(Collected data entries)
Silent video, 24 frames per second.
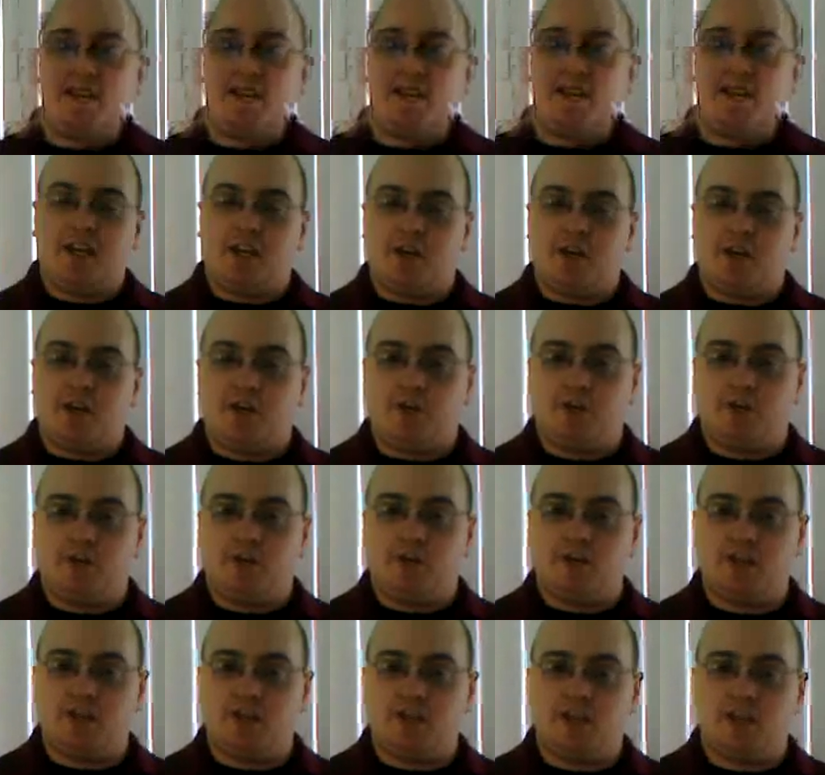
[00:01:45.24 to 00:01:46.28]
Finally,
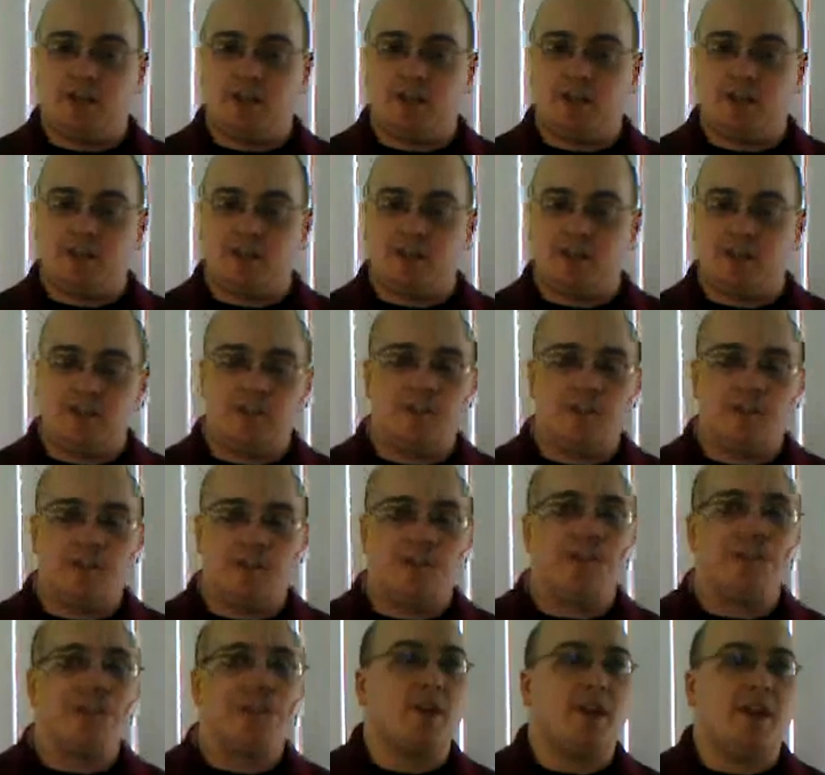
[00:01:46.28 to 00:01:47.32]
there's the actual
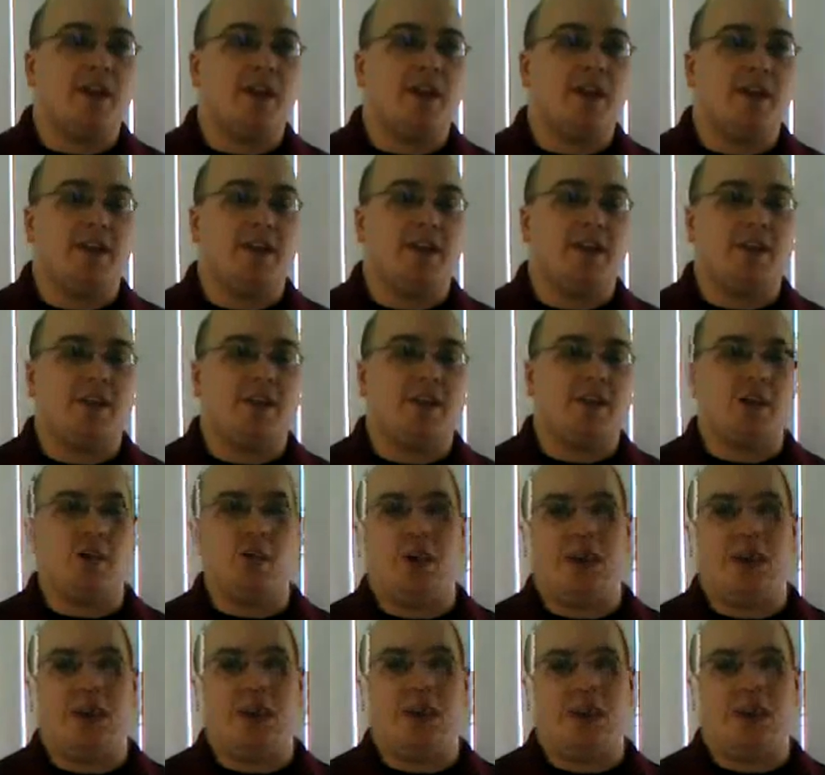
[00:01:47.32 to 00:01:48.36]
meeting, which is the
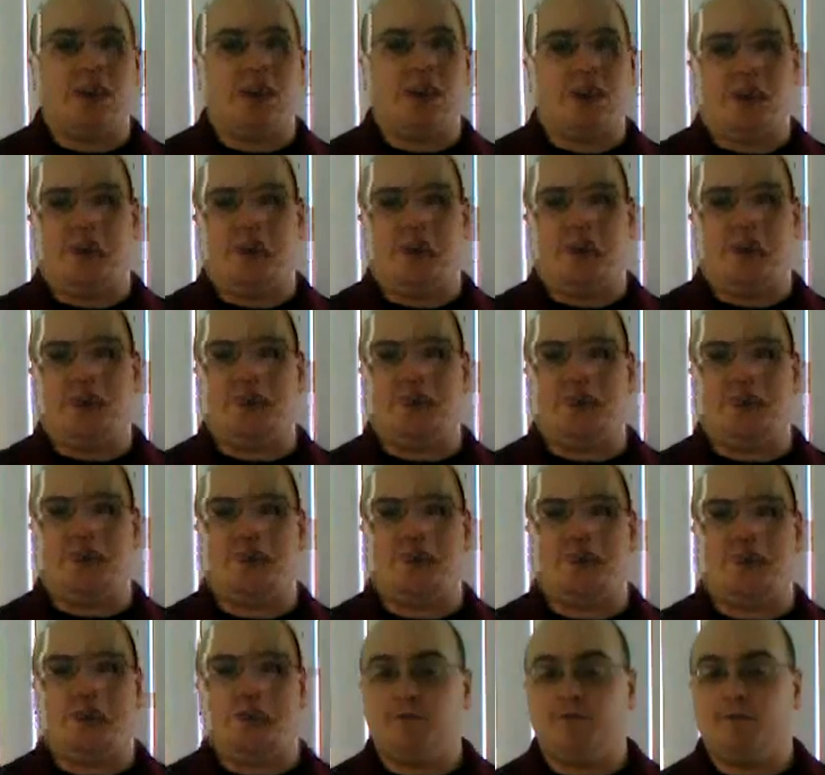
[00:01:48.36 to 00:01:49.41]
richest
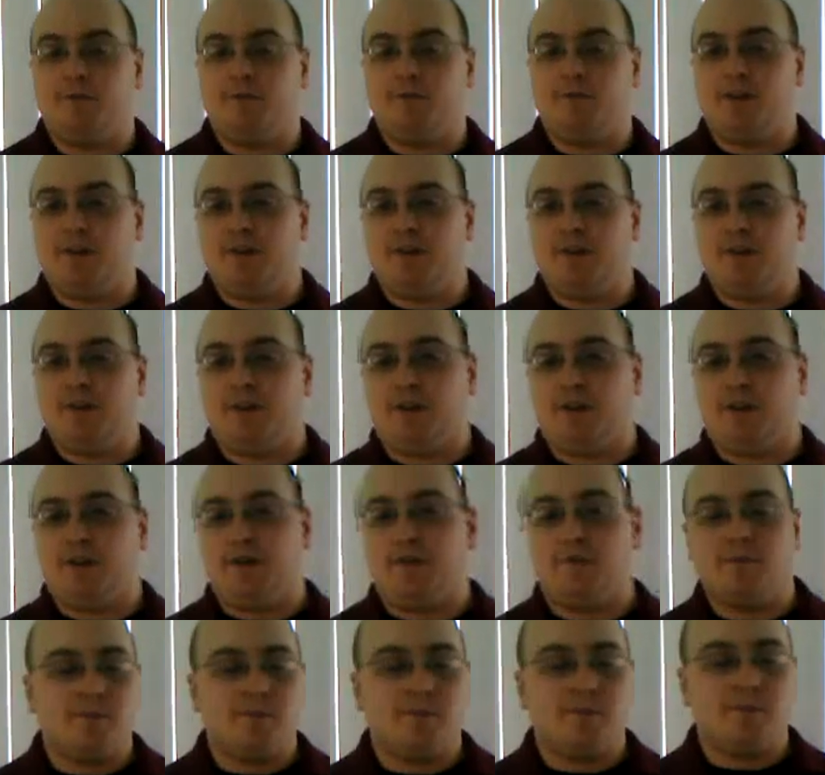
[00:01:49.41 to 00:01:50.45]
communication medium,
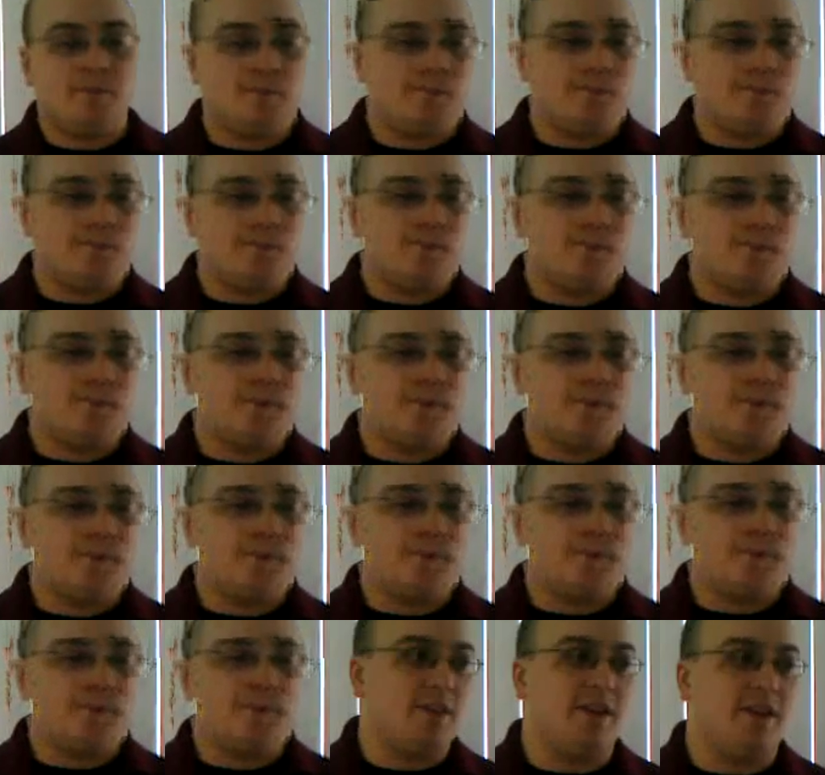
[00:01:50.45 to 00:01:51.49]
and it's very
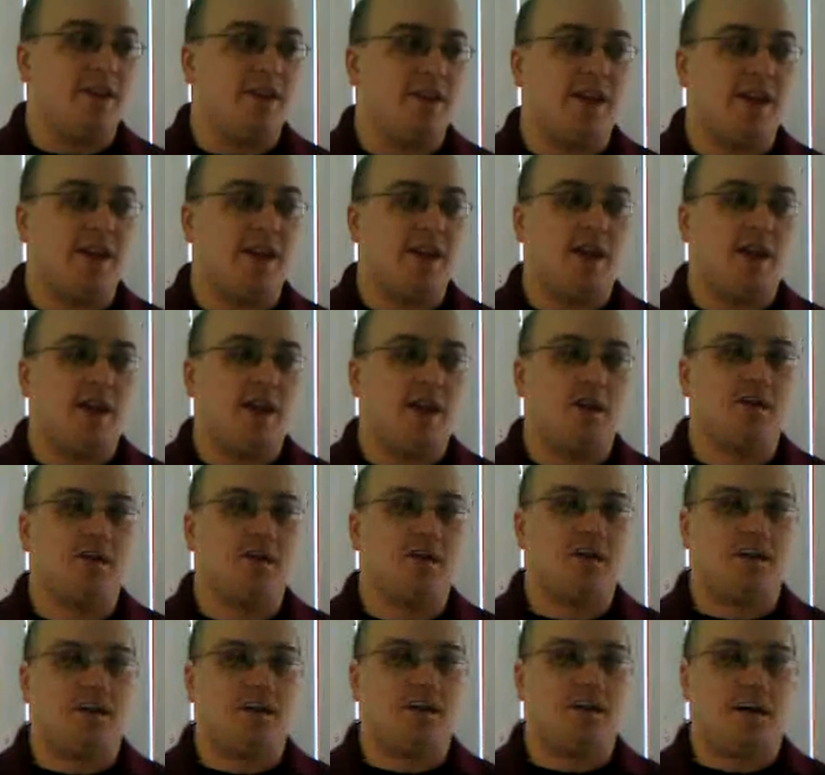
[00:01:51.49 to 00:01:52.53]
comprehensive. You can
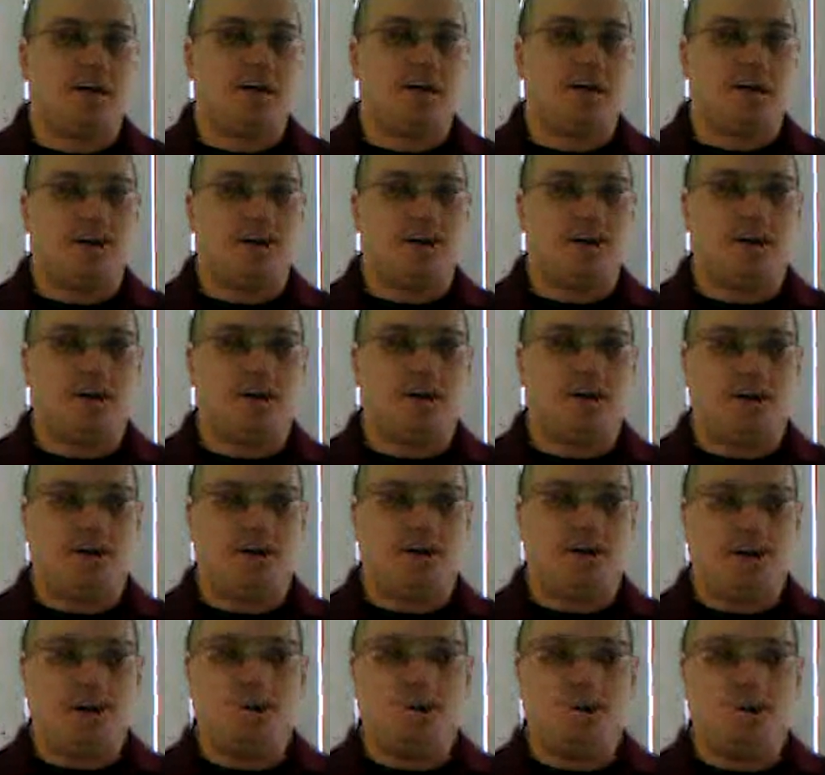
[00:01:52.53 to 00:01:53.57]
cover anything you need to
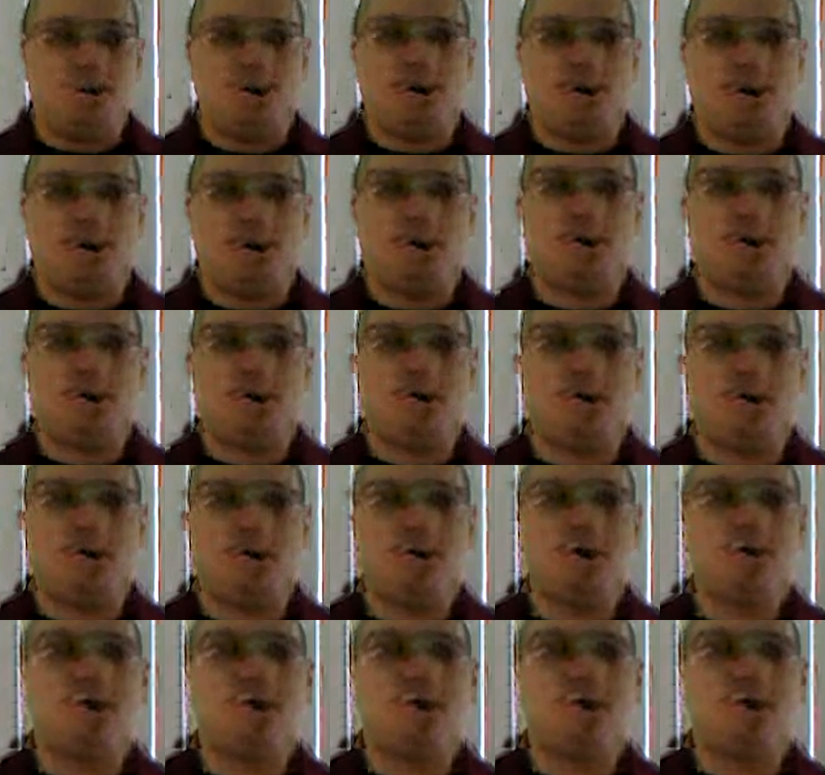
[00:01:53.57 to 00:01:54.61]
within that communication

Your instructions
The reply must consist of the records, repeated exactly, minus any images.

Result
Silent video, 24 frames per second.
[00:01:45.24 to 00:01:46.28]
Finally,
[00:01:46.28 to 00:01:47.32]
there's the actual
[00:01:47.32 to 00:01:48.36]
meeting, which is the
[00:01:48.36 to 00:01:49.41]
richest
[00:01:49.41 to 00:01:50.45]
communication medium,
[00:01:50.45 to 00:01:51.49]
and it's very
[00:01:51.49 to 00:01:52.53]
comprehensive. You can
[00:01:52.53 to 00:01:53.57]
cover anything you need to
[00:01:53.57 to 00:01:54.61]
within that communication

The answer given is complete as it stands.